Common Themes Across All Three CVEs
1. Authorization Logic Is Hard
Each case involves a permission check that was missing, incomplete, or incorrectly implemented, or a workflow that assumed safety under certain conditions.
2. Authenticated Users Are a Major Threat Vector
None of these were anonymous exploits. They required a valid account and access to the GHES instance, aligning with real-world enterprise risk where internal threats are prominent.
3. Integrity Is Just as Critical as Confidentiality
Two of the three CVEs primarily impact integrity. Compromising code repositories is often more damaging than stealing data, as it enables persistent backdoors.
4. Defense in Depth Works
Branch protection rules, egress filtering, and strict migration permissions could have stopped or limited these attacks.

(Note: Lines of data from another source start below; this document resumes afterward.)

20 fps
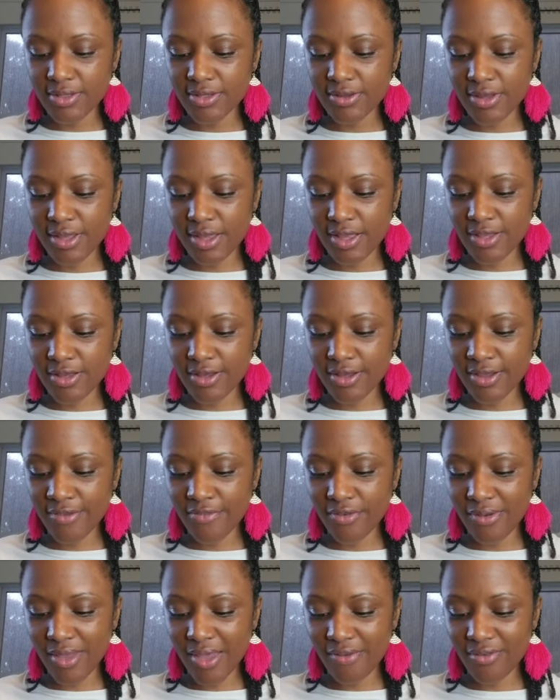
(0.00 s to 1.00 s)
so yeah,
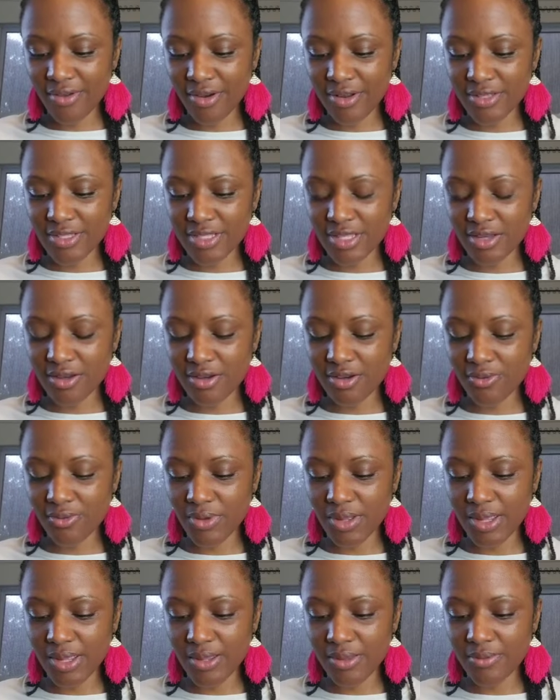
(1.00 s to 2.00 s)
if you haven't heard the song of the
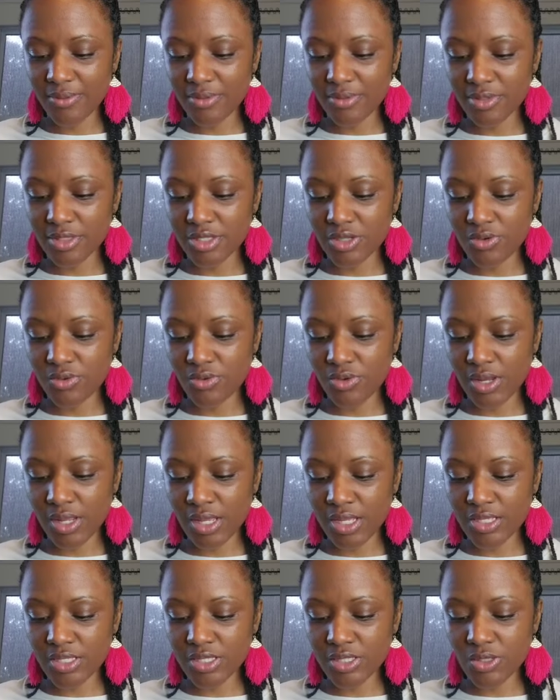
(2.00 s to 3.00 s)
week, tune
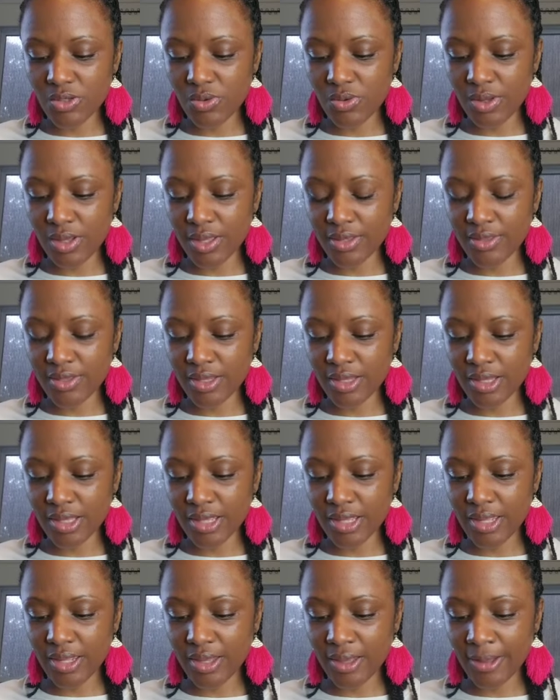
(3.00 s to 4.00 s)
into it. The
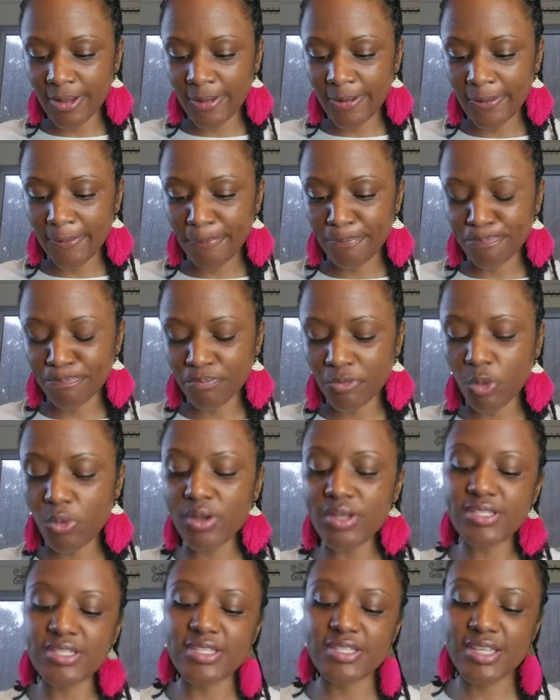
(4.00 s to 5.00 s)
link, um,
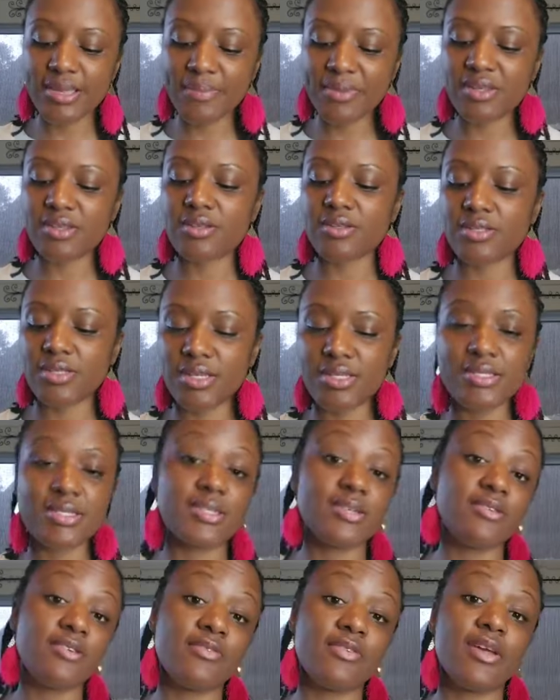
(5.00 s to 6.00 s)
well, a snippet of,
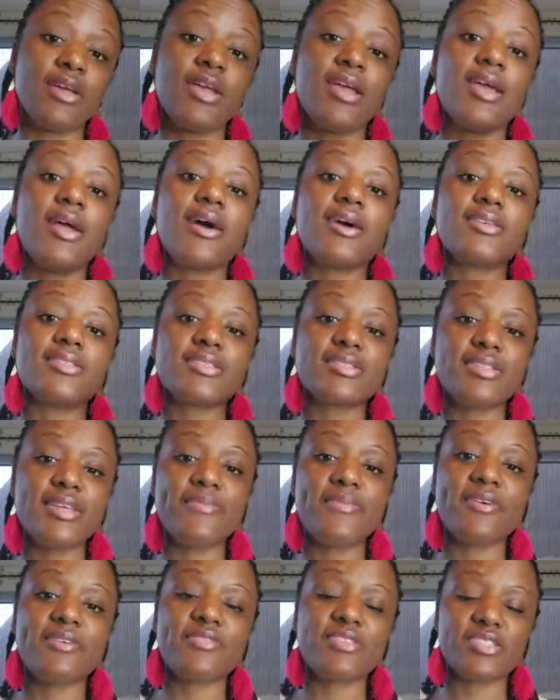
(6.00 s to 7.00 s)
is a, uh, a
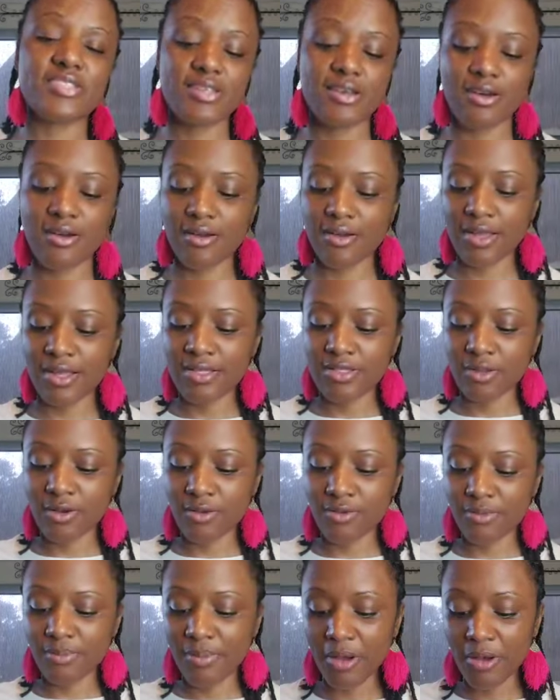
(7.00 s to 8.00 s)
snippet of the song is
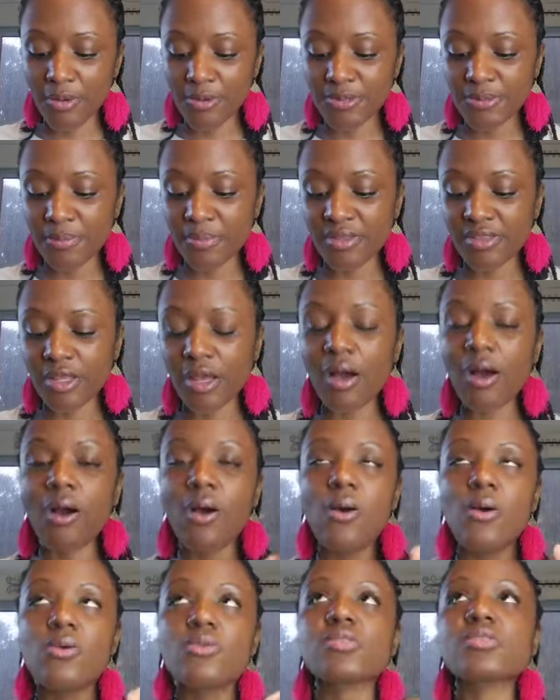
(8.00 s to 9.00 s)
on the post, but the
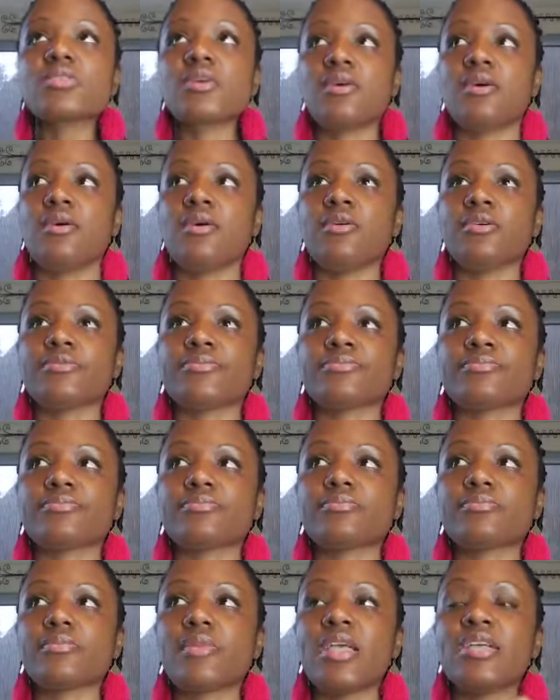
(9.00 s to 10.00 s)
whole song
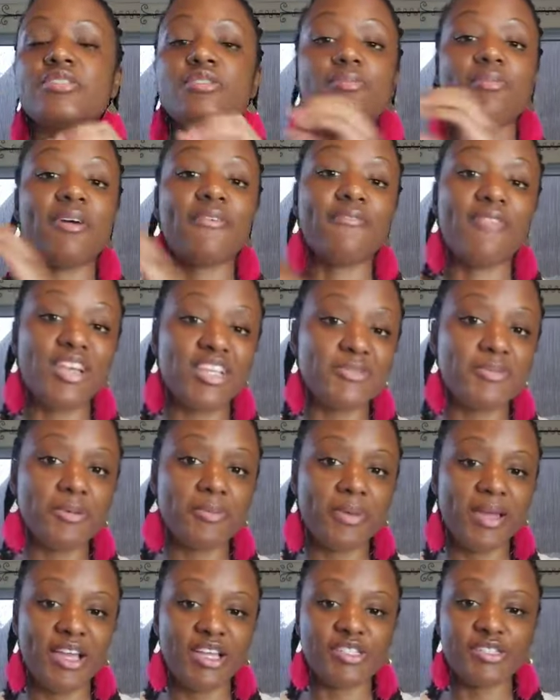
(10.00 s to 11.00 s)
is on my
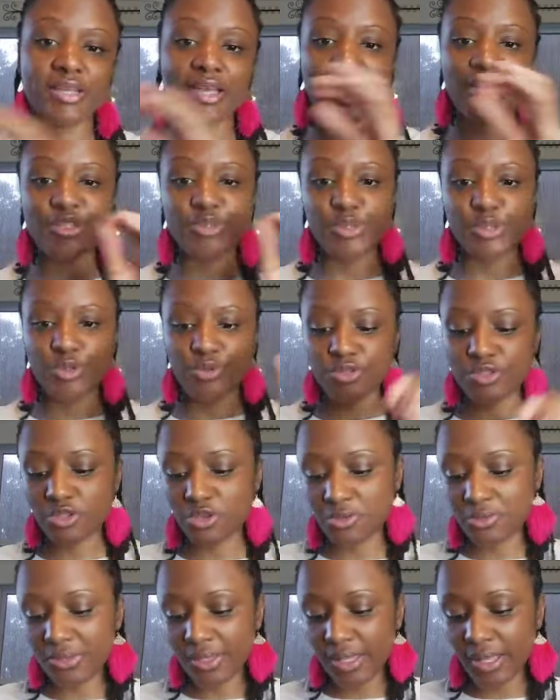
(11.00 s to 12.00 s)
Facebook page, the actual
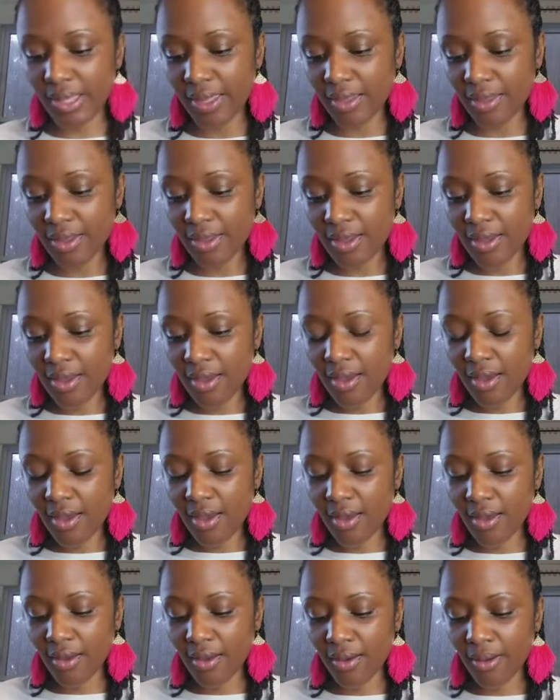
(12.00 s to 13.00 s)
YouTube link.
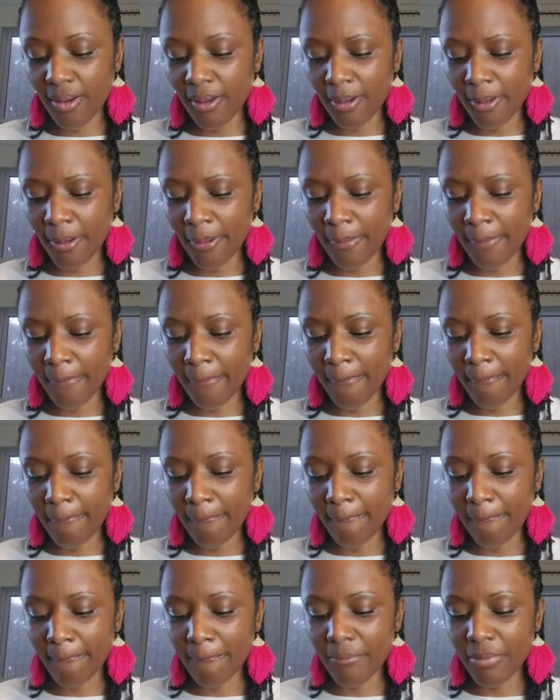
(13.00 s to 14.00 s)
Um,
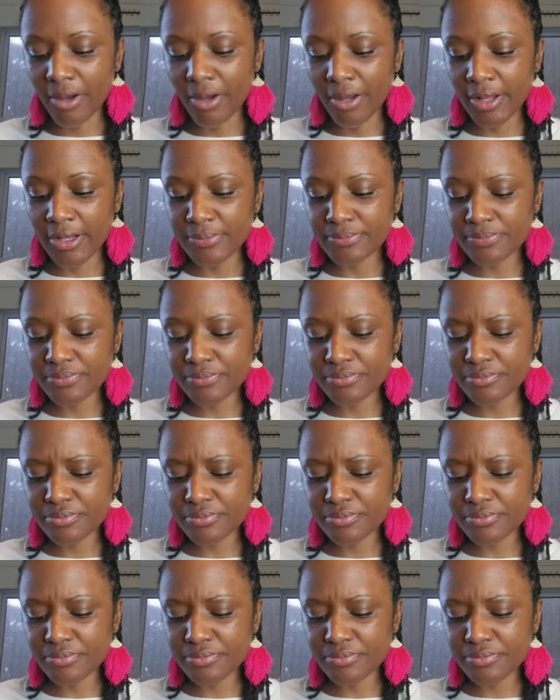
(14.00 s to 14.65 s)
but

When one control fails, another layer can prevent escalation.
Practical Defensive Steps
- Patch Immediately: Ensure you’re running a fixed version (e.g., 3.19.2, 3.18.5, 3.17.11, etc. depending on your branch).
- Enforce Branch Protection Everywhere: Require pull request reviews and status checks. Restrict who can push and protect all important branches.
- Review Fork Policies: If you do not need internal forking, consider restricting it.
- Audit Migration Activity: Monitor migration events and validate archives before restoration.
- Restrict Outbound Network Access: Limit egress from GHES to prevent arbitrary outbound connections and monitor unusual requests.
Final Thoughts
These three CVEs aren’t about flashy zero-click exploits. They’re about something more common and more dangerous in enterprise systems: subtle authorization failures.